* EXERCISE OBJECTIVE
Among the lines below, copy each one in which "Silent" appears.
▼
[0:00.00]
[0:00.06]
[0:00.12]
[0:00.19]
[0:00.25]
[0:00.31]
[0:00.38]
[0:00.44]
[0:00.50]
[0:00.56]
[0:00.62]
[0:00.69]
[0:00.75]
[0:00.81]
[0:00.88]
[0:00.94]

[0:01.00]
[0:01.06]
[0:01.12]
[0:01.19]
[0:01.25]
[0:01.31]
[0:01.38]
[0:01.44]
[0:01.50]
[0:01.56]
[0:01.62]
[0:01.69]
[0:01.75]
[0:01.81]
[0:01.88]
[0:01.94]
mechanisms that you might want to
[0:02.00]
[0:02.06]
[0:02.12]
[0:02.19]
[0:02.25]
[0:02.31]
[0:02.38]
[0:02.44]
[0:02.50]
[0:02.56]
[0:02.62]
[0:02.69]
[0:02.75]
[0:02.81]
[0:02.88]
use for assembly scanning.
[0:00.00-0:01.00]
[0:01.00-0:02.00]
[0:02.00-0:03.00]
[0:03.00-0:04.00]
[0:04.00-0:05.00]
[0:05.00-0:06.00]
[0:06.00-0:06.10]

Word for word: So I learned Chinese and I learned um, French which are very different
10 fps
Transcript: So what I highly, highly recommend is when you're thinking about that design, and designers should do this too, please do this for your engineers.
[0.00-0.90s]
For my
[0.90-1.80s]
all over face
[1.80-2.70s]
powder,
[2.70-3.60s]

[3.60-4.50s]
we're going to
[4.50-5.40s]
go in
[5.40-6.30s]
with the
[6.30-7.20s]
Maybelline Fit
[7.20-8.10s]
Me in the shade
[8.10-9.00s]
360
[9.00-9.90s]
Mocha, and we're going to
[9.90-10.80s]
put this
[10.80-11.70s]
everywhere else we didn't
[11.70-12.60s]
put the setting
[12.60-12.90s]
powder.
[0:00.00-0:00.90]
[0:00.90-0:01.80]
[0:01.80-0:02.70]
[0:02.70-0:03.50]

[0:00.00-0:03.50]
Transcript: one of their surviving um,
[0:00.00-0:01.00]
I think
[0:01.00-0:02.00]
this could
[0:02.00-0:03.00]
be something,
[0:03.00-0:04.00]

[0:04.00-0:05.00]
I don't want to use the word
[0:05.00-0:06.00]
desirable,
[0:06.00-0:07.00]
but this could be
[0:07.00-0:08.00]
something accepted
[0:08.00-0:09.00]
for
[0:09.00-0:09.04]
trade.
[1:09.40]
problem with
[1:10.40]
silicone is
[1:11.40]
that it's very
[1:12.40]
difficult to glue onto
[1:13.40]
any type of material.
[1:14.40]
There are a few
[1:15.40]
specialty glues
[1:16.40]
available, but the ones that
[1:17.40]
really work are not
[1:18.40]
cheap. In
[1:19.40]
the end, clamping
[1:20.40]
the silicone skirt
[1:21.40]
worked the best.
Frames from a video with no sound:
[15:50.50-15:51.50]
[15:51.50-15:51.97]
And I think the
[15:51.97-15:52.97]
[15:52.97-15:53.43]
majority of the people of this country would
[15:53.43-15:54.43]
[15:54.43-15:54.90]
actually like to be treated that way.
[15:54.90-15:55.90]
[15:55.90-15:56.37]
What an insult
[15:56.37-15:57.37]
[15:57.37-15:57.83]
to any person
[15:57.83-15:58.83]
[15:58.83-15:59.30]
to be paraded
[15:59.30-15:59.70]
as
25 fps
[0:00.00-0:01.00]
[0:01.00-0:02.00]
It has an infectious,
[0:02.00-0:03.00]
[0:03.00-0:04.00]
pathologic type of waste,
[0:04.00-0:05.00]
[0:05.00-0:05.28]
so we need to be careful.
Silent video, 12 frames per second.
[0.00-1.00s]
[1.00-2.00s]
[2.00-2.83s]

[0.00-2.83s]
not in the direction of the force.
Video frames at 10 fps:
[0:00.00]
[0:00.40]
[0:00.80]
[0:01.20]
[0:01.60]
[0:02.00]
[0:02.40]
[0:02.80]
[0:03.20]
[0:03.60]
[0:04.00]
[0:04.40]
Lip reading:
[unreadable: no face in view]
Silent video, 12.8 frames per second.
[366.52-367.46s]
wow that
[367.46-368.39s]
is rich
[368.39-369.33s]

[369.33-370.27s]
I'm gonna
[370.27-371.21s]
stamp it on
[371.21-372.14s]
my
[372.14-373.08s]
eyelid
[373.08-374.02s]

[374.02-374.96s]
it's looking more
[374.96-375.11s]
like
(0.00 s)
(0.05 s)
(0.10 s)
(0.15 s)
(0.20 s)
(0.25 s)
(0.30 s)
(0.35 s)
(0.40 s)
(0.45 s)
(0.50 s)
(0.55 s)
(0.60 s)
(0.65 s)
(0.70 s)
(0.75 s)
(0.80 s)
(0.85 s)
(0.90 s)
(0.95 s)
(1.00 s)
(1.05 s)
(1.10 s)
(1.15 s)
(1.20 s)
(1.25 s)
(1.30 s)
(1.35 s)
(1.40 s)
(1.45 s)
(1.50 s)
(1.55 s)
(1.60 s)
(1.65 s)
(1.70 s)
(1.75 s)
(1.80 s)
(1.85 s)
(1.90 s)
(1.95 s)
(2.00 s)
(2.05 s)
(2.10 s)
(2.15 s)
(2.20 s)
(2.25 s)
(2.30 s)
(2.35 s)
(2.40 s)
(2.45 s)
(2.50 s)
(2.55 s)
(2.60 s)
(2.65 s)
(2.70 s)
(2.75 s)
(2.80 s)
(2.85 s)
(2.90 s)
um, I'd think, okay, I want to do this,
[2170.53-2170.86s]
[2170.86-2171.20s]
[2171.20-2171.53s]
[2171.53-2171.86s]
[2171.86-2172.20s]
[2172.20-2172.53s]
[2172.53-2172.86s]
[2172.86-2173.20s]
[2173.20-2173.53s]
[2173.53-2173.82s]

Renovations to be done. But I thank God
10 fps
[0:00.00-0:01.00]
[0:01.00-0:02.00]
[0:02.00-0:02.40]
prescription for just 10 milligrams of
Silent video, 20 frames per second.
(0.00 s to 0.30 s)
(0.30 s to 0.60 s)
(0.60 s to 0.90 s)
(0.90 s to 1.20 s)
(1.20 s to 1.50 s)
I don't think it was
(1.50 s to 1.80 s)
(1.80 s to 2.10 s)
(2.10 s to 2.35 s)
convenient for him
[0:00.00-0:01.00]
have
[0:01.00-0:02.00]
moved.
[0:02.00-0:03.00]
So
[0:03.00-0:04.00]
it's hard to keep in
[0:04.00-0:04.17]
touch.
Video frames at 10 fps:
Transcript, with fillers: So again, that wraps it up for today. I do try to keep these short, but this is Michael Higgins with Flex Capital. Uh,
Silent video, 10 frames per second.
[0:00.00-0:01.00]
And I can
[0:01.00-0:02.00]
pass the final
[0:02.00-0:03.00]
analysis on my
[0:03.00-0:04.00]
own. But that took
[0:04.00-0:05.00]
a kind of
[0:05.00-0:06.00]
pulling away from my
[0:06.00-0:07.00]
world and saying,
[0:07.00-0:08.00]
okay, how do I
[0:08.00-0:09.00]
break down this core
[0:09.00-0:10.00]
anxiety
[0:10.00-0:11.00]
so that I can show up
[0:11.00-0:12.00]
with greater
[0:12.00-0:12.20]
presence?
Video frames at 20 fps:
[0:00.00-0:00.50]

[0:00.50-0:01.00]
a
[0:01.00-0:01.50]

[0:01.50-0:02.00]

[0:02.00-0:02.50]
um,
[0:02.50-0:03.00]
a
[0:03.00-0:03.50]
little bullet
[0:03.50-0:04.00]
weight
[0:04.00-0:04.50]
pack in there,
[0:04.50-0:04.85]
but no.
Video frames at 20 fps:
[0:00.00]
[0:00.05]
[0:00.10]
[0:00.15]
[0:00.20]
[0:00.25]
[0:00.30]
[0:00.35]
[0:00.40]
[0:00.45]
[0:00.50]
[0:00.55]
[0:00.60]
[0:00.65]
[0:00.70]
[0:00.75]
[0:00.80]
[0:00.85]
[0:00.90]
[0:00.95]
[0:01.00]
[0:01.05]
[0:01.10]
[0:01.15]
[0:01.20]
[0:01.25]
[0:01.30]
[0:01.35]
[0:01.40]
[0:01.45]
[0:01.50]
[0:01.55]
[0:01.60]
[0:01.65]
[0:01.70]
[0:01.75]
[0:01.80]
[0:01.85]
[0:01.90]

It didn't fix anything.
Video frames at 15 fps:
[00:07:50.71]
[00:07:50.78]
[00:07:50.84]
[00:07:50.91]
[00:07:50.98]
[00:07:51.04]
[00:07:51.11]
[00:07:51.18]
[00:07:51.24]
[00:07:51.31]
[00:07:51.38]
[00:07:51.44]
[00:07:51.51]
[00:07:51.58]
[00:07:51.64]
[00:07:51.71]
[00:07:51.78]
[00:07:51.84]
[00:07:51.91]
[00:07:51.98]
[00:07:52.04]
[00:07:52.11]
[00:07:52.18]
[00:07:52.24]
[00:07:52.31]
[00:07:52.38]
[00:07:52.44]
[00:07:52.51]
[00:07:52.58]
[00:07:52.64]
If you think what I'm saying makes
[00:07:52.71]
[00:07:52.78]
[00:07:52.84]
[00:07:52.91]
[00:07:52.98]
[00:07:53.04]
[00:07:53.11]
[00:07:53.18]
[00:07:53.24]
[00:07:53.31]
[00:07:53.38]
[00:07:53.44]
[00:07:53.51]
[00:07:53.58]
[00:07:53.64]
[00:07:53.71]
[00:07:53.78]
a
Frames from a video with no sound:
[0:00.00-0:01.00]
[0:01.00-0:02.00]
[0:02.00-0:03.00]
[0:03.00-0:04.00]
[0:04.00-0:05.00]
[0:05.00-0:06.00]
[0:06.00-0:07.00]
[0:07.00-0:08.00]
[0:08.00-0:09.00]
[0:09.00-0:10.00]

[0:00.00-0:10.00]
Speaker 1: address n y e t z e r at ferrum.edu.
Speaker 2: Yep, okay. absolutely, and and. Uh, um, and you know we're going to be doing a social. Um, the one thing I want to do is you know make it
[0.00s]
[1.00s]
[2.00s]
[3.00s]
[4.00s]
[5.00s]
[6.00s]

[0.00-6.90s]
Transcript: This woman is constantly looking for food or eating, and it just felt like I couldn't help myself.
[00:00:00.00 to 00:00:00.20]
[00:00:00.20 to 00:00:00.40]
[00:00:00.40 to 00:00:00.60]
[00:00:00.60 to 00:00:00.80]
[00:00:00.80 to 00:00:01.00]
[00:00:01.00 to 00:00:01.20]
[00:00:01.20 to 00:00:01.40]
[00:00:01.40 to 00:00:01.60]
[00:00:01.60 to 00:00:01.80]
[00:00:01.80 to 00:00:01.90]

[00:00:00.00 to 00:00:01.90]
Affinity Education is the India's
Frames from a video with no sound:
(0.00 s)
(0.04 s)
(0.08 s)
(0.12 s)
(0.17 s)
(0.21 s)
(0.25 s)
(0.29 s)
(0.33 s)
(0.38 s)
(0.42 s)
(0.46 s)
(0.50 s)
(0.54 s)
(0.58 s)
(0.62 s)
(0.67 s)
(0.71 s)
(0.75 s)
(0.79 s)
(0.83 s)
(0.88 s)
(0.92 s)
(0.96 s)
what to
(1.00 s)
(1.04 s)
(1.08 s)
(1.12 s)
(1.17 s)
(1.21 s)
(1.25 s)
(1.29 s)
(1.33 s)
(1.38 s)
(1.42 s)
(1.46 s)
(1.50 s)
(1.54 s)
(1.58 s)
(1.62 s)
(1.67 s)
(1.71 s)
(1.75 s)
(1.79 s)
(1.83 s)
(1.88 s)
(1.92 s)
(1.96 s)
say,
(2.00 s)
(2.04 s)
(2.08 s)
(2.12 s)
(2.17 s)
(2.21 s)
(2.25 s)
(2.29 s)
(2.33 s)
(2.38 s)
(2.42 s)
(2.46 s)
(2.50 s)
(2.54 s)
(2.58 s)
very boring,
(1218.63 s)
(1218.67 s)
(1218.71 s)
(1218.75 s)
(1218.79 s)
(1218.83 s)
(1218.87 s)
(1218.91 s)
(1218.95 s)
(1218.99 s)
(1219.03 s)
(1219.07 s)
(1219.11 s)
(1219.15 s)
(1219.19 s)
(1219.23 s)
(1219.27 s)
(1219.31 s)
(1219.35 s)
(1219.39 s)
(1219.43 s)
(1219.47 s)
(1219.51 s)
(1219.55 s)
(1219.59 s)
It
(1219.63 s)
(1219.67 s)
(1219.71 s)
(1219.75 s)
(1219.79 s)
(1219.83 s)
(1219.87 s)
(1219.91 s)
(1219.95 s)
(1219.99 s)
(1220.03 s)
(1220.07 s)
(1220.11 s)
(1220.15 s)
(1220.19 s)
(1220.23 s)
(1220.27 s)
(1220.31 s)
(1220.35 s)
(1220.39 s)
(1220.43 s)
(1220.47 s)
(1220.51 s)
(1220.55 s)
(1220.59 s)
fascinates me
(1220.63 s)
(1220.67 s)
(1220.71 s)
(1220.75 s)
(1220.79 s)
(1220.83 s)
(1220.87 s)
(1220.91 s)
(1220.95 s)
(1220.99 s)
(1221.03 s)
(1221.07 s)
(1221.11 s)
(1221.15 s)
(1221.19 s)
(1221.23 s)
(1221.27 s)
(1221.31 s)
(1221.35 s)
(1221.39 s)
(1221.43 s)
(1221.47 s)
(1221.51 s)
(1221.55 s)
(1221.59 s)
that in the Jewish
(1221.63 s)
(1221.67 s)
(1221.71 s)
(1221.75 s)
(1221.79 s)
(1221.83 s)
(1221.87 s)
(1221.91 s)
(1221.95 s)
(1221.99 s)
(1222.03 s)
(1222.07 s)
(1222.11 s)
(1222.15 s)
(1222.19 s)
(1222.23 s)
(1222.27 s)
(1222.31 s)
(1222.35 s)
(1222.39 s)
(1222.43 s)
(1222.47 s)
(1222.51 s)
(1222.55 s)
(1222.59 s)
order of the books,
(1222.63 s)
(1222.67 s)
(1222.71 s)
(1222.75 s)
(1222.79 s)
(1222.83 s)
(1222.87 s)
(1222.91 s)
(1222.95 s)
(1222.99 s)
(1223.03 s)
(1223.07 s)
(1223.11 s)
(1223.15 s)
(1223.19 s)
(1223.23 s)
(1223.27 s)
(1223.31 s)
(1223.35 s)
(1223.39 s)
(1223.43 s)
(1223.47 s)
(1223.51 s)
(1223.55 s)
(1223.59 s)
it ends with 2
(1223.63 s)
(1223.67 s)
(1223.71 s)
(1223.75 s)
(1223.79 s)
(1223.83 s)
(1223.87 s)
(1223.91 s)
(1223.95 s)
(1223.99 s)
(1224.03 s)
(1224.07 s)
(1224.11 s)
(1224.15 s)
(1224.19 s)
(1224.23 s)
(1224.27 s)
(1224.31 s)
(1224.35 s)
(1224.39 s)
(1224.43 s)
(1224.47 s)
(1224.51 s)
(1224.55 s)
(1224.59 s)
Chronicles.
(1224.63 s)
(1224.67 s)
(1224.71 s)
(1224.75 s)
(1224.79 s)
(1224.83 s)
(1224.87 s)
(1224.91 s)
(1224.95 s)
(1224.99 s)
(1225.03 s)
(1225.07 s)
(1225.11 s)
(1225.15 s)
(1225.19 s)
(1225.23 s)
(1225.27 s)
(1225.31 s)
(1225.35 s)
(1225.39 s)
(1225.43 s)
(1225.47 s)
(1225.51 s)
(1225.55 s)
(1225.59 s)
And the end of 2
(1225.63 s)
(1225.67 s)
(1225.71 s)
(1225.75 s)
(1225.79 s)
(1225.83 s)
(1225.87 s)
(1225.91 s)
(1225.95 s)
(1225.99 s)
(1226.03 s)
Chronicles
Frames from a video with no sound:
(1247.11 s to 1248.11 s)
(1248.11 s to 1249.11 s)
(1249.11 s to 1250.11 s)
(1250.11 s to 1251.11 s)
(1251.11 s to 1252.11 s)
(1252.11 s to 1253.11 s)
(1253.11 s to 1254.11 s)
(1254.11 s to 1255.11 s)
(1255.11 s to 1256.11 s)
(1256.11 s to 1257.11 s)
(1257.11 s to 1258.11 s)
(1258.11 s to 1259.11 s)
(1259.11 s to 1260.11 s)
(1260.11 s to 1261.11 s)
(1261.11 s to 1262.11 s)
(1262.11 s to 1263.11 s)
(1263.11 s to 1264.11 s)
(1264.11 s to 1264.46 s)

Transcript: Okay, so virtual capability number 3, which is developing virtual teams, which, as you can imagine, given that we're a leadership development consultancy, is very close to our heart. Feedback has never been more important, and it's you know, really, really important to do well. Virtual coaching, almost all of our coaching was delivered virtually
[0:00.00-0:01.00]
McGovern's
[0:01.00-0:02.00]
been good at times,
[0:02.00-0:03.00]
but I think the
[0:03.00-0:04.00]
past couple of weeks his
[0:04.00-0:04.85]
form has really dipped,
▲
* TASK OUTPUT
Silent video, 12 frames per second.
Silent video, 12.8 frames per second.
Silent video, 20 frames per second.
Silent video, 10 frames per second.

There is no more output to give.